Mesmo sem mar, a avaliação é de que a Suíça lucrou com a escravidão entre a África e as Américas entre os séculos XVI e XIX.

Jornal GGN – Iniciativa é lançada na Suíça para pressionar para que se avalie o papel do país na economia escravocrata e reparação às famílias das vítimas ou economias por esta atuação. O registro é feito por Jamil Chade, na Folha. O articulista relata a formação do Comitê Suíço de Reparação da Escravatura (SCORES) no final do ano passado, que procura entender o papel exercido por seus nacionais e que, eventualmente, se negocie reparações. Isso é algo inédito na história da escravidão.
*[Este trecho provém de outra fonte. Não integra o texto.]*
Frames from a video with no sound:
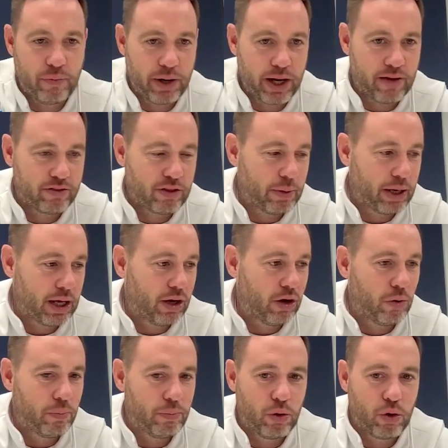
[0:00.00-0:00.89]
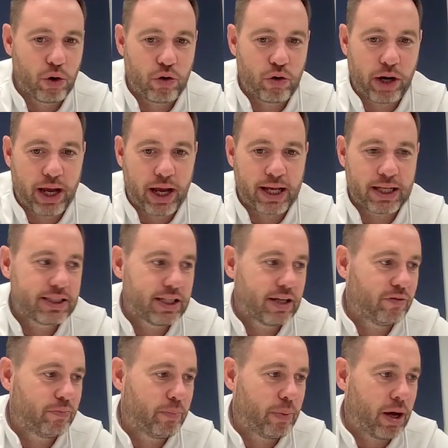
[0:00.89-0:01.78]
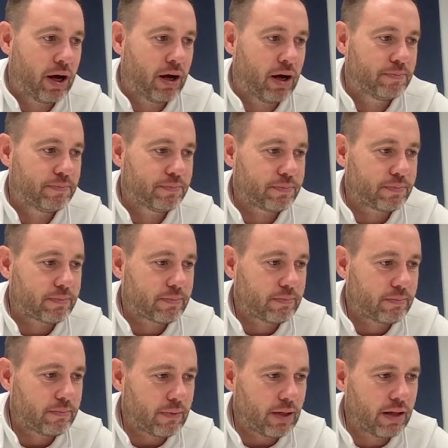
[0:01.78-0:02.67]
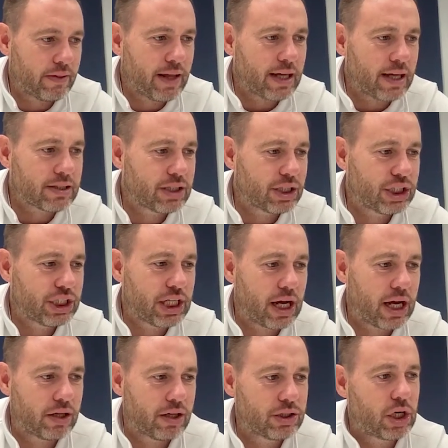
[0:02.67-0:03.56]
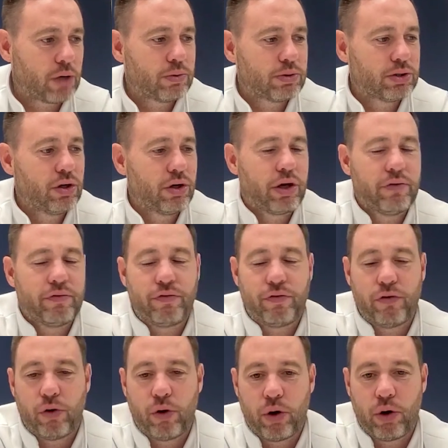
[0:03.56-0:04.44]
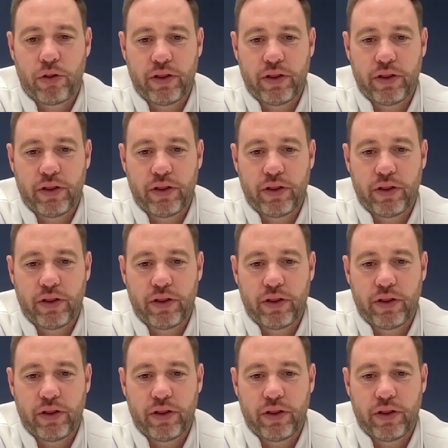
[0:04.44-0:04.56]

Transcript: We have to be a lot more creative, but that's the challenge I was looking for.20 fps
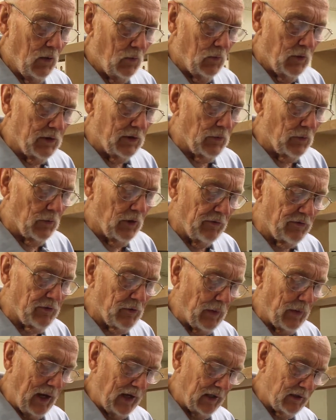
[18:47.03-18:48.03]
with the rough
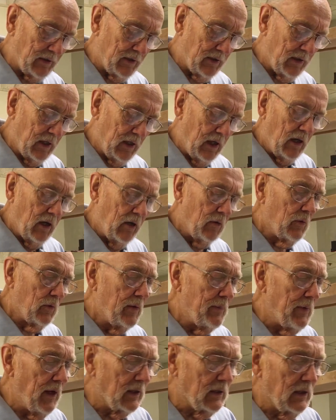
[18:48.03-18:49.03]
tracks, we
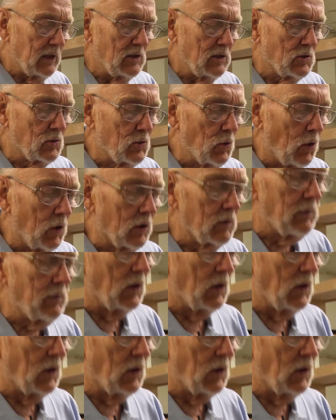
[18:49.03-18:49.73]
make these dog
Mesmo sem mar, a avaliação é de que a Suíça lucrou com a escravidão entre a África e as Américas entre os séculos XVI e XIX. A partir desta afirmativa, o grupo insiste que isso ‘exige reconhecimento e reparação imaterial e material’.

A posição do governo é de que a Suíça jamais foi uma potência colonial e não reconhece a responsabilidade. Já Hans Fässler, líder do grupo, afirma que empresas, cidades e mercenários foram beneficiados pelo esquema e mesmo soldados suíços foram enviados ao Haiti para ajudar franceses na repressão a escravos revoltados.
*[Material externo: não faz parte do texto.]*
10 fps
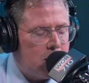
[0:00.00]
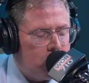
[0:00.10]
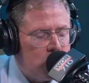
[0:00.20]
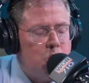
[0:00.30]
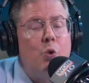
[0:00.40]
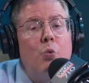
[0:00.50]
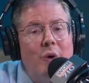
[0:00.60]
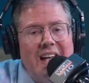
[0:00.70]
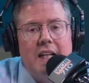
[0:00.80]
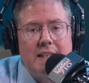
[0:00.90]
commercial
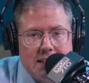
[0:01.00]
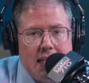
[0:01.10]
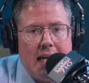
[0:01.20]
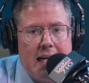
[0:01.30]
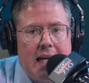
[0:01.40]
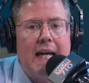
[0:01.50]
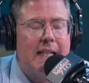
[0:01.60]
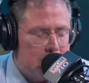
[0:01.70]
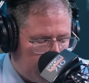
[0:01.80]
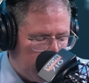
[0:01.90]
real estate
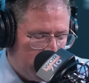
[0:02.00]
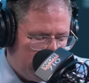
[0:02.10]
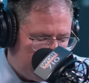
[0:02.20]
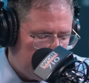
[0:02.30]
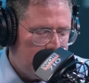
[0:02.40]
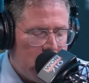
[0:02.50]
experience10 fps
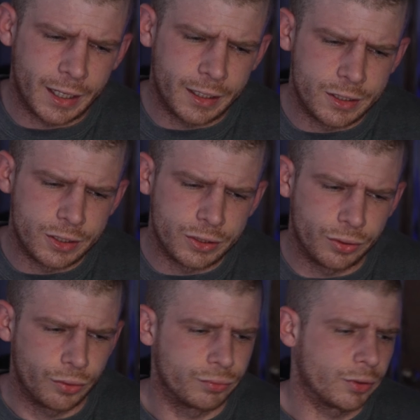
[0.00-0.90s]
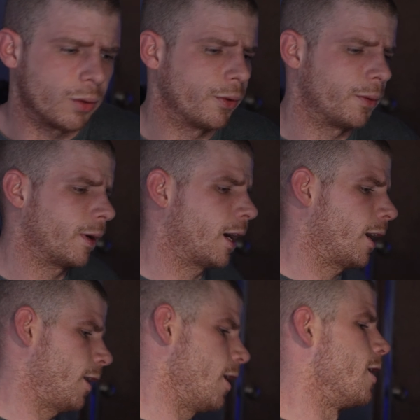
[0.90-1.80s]
kind of just throw their
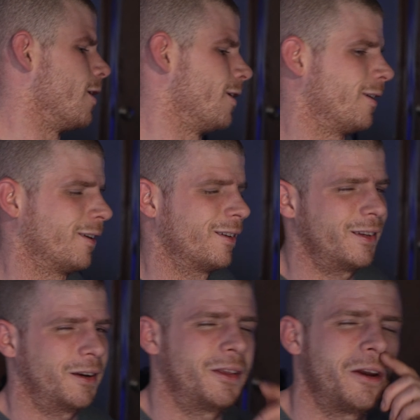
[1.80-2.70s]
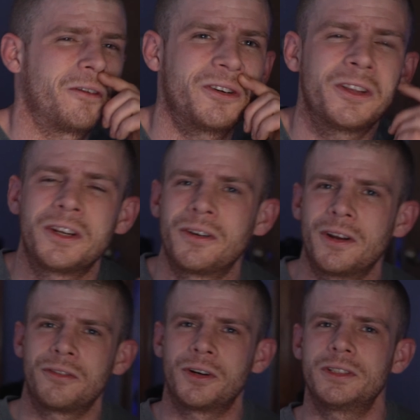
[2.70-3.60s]
body. They don't really know how
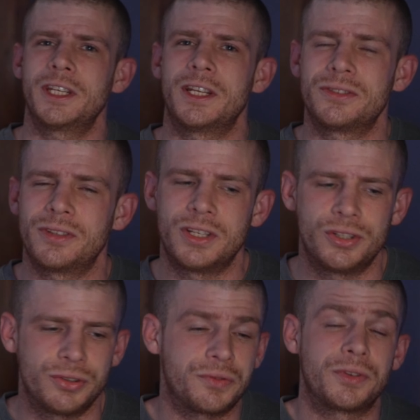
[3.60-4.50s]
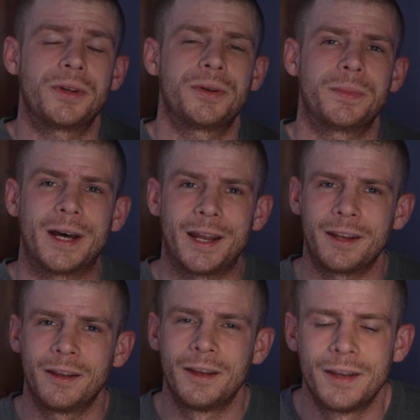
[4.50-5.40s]
to rotate, so they just throw their body.
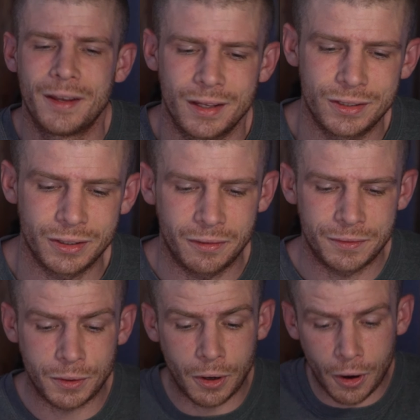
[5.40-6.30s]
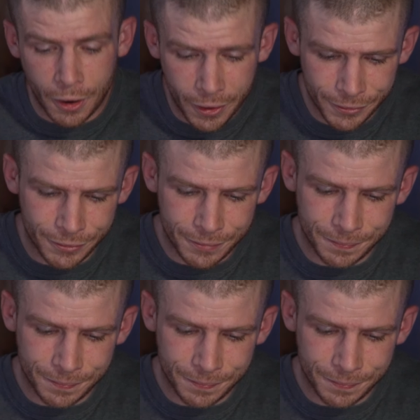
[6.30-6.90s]
So if you carve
O trabalho, num primeiro momento, ficará focado no tráfico de pessoas para o Caribe. Já existe, em andamento, iniciativas para uma negociação com os europeus para que reconheçam sua participação e façam um pagamento diante dos benefícios que tiveram em cima do trabalho escravo.

O pesquisador admite que não é fácil calcular sofrimento humano e tantos milhares de mortos em três séculos, mas estima uma participação entre 4% e 5% dos europeus na escravidão da região. Isso significa centenas de milhares de escravos ao longo de mais de 200 anos.

Para que tais entendimentos sejam realizados, Fässler entende que o primeiro passo é de que os países do Caribe tomem a iniciativa de entrar em contato com o governo suíço para início de diálogo.

A temática já está evoluindo na Suíça nos meios políticos. Neste ano, será criado bloco parlamentar para debater o tema.